9 Nov, 2021

Anestesia sustentável começa a dar os primeiros passos em Portugal, mas “há um longo caminho a percorrer”

Alguns centros hospitalares e clínicas veterinárias estão a apostar em materiais recicláveis e técnicas que permitem, por exemplo, reaproveitar os gases anestésicos.

O lixo anestésico produzido por dezenas de milhares de cirurgias feitas em Portugal todos os anos tem um grande impacto sobre o ambiente. Para combater esta realidade, alguns centros hospitalares e clínicas veterinárias estão a apostar em materiais recicláveis e técnicas que permitem, por exemplo, reaproveitar os gases anestésicos. No entanto, como admite a anestesiologista Susana Vargas, “ainda há um longo caminho a percorrer”.

“Podemos contribuir para amenizar o dano que fazemos ao planeta. Ainda estamos bastante atrasados, mas já começamos a fazer alguma coisa”, diz a médica, que dirige o bloco operatório do Hospital de São João. À medida que cresce a preocupação com o problema ambiental provocado pelas anestesias (inclusive entre as administrações hospitalares), vão surgindo as primeiras mudanças.

Durante muitos anos foram utilizadas, nos blocos operatórios, batas descartáveis. No entanto, essa realidade está a alterar-se no São João. “Estamos a voltar ao uso das batas reutilizáveis, que são muito mais benéficas para o meio ambiente – para além de permitir gerar poupança ao sistema”, exemplifica Susana Vargas.

A preocupação dirige-se também para os gases anestésicos, com alguns hospitais em Portugal, embora poucos, a reaproveitarem estes gases, evitando o desperdício para a atmosfera.

Estima-se que cerca de 30 a 70% do lixo hospitalar seja constituído por elementos descartáveis usados nas anestesias. “Temos de repensar os processos, não só reduzindo os consumíveis, mas criando uma política em relação aos recursos, de modo a não os esgotar, reutilizando alguns materiais, por exemplo. Isto desde que não se comprometa a biossegurança”, diz o médico veterinário Bruno Tavares.

O diretor clínico da Clínica Veterinária Boa Nova aponta, por exemplo, um procedimento, feito nesta instituição, através da monitorização anestésica por eletroencefalograma (com a tecnologia Bispectral), que permite “ter a noção exata do plano anestésico em que o paciente se encontra e a sensibilidade do seu sistema nervoso central aos anestésicos”, ajudando a calcular a quantidade de anestésico de quem precisa que o animal necessita.
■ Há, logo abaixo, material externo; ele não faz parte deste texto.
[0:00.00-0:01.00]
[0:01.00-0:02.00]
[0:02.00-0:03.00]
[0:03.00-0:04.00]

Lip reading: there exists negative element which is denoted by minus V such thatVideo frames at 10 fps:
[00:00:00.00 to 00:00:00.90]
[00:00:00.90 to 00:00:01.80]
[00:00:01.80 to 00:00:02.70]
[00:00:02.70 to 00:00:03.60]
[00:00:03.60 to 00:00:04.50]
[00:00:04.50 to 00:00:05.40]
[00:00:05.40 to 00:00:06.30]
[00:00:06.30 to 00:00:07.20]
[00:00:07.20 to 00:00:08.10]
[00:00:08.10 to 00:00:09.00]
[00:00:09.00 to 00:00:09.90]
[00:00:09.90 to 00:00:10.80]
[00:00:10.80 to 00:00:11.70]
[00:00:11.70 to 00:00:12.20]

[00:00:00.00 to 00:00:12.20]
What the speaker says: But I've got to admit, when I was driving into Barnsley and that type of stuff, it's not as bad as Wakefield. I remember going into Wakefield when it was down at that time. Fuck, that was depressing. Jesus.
Na medicina veterinária, tal como na humana, o crescimento do número de anestesias tem sido exponencial, registando-se um crescimento “muito acima do esperado nos últimos dez anos”. “Temos de pensar que as próximas gerações dependem dos processos que possamos implementar hoje”, afirma.

 

O impacto da anestesia no ambiente: um tema pouco explorado

Um grupo de alunas da Faculdade de Medicina Veterinária da Universidade Lusófona fez uma recolha de informação sobre o panorama da anestesia sustentável na medicina humana e veterinária. De um total de 3790 artigos inscritos nas plataformas de medicina sobre este tema, apenas 31 se debruçam sobre o impacto da anestesia no ambiente, sendo que só dois focam a medicina veterinária (sobre gases). Os restantes 29, referentes à medicina humana, abordam os perigos dos plásticos.

O trabalho sublinha o desperdício de plástico e material descartável usado em procedimentos cirúrgicos e anestésicos, como por exemplo as embalagens de seringas, agulhas e cateteres. Nos Estados Unidos da América estima-se que os blocos operatórios contribuam com 30% do plástico gasto nos hospitais anualmente.

No entanto, o impacto do setor da saúde do ambiente vai muito para além da área da anestesiologia. A utilização de energia é o segundo maior contribuinte para a pegada de carbono do sistema de saúde, através do aquecimento, ventilação, ar condicionado, esterilização, equipamentos, preparação de alimentos, e iluminação.

Outro tema abordado na questão da sustentabilidade é o desperdício de fármacos. A necessidade de preparação de fármacos para emergências em cirurgias leva a que 20 a 50% destas medicações sejam desperdiçadas – um problema que poderia ser resolvido através da pré-preparação de fármacos de acordo com a dose expetável.